Could you repeat every record below exactly, leaving out the pictures?

********************

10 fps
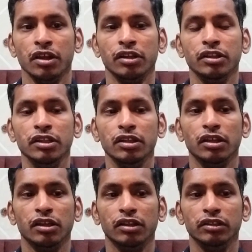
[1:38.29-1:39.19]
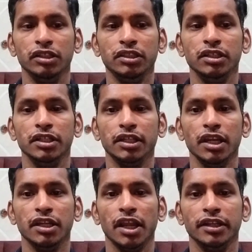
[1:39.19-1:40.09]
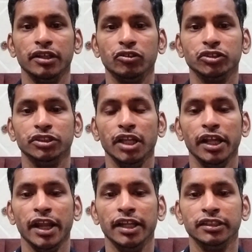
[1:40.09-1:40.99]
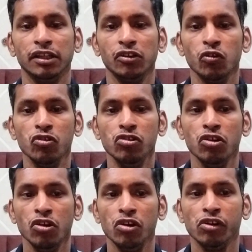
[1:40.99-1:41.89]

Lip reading: This indicates that the questionnaire has the low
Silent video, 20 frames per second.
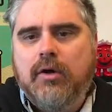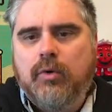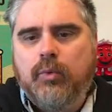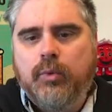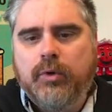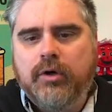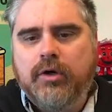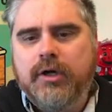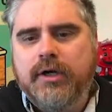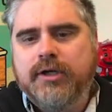
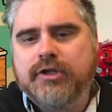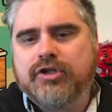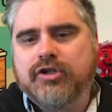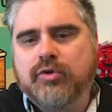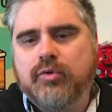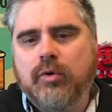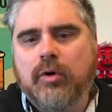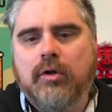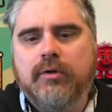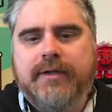we're going to
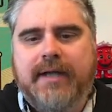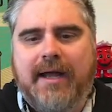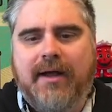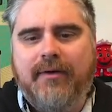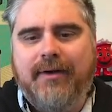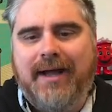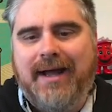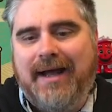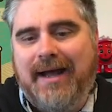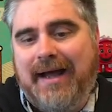scroll
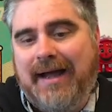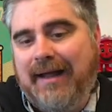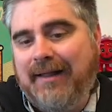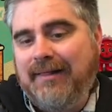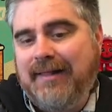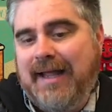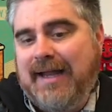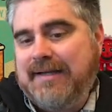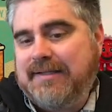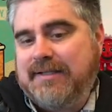down. I
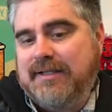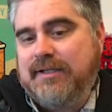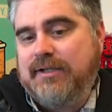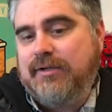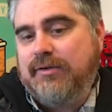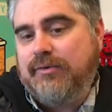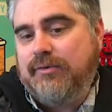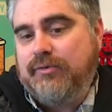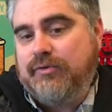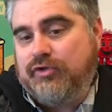like to
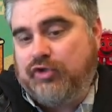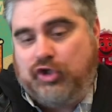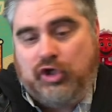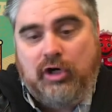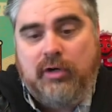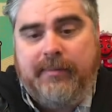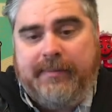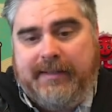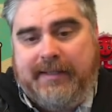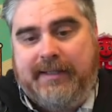use
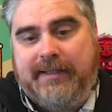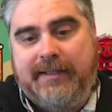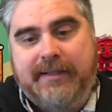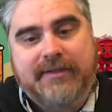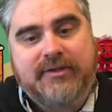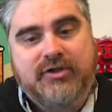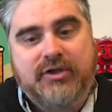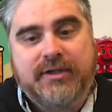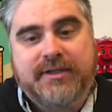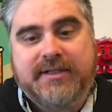Germany.
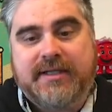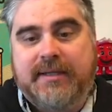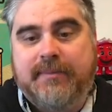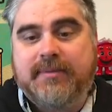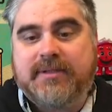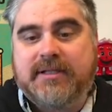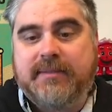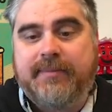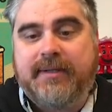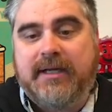It just
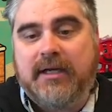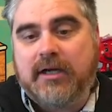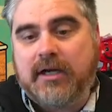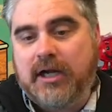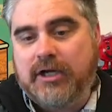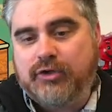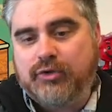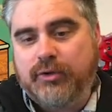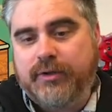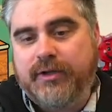seems to be a
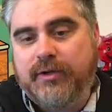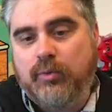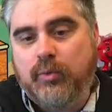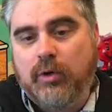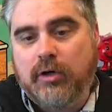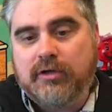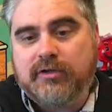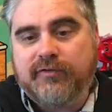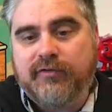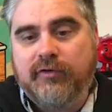country that
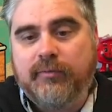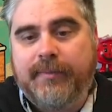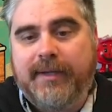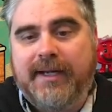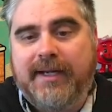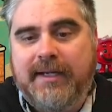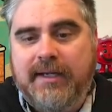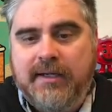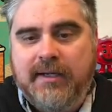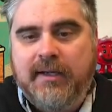works for
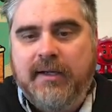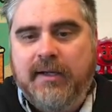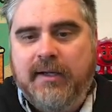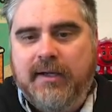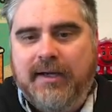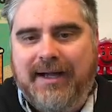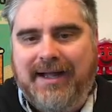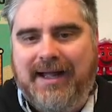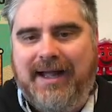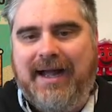me.
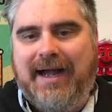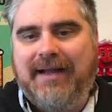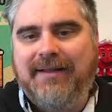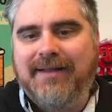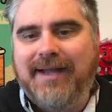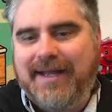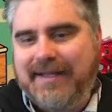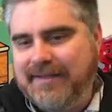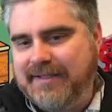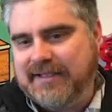I
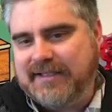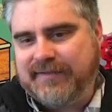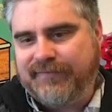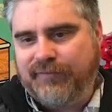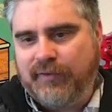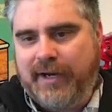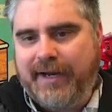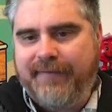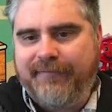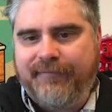like this
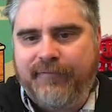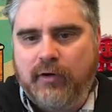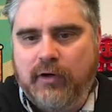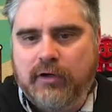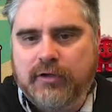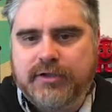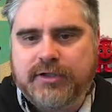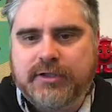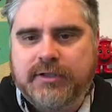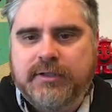
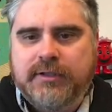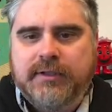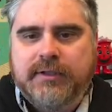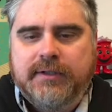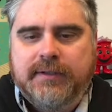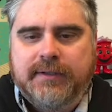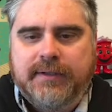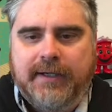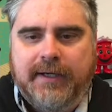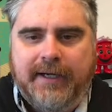Frankfurt
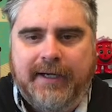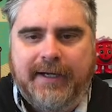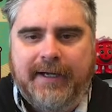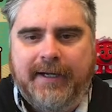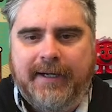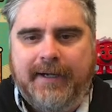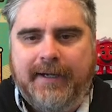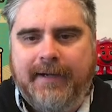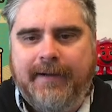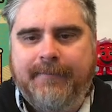
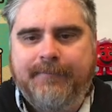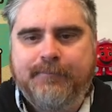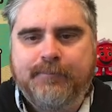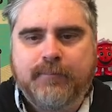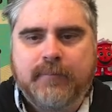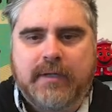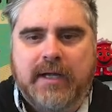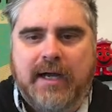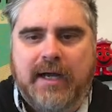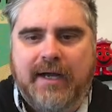
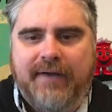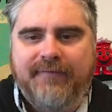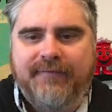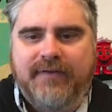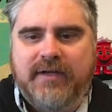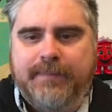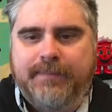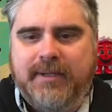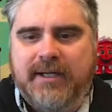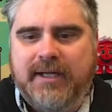
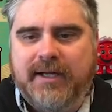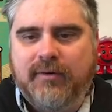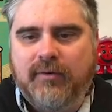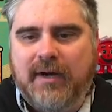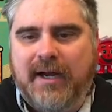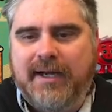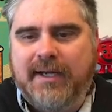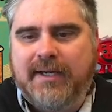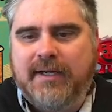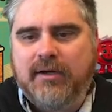VPN
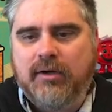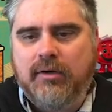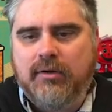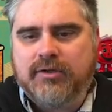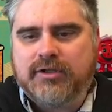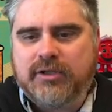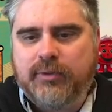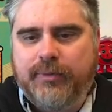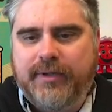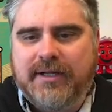right here.
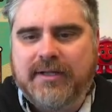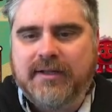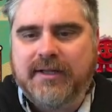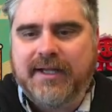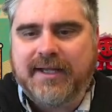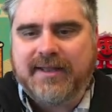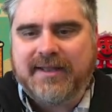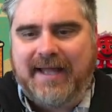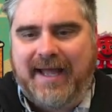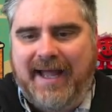So we
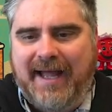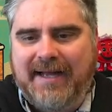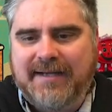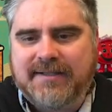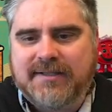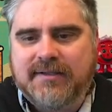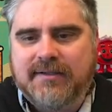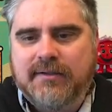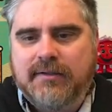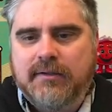click
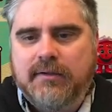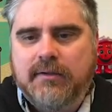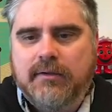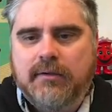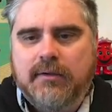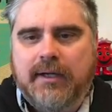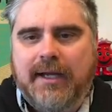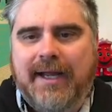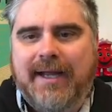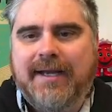that,
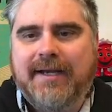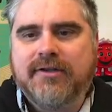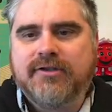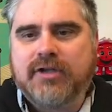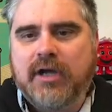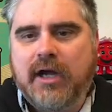and it's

********************

▶ _ANSWER AREA_:
10 fps
[1:38.29-1:39.19]
[1:39.19-1:40.09]
[1:40.09-1:40.99]
[1:40.99-1:41.89]

Lip reading: This indicates that the questionnaire has the low
Silent video, 20 frames per second.
we're going to
scroll
down. I
like to
use
Germany.
It just
seems to be a
country that
works for
me.
I
like this
Frankfurt
VPN
right here.
So we
click
that,
and it's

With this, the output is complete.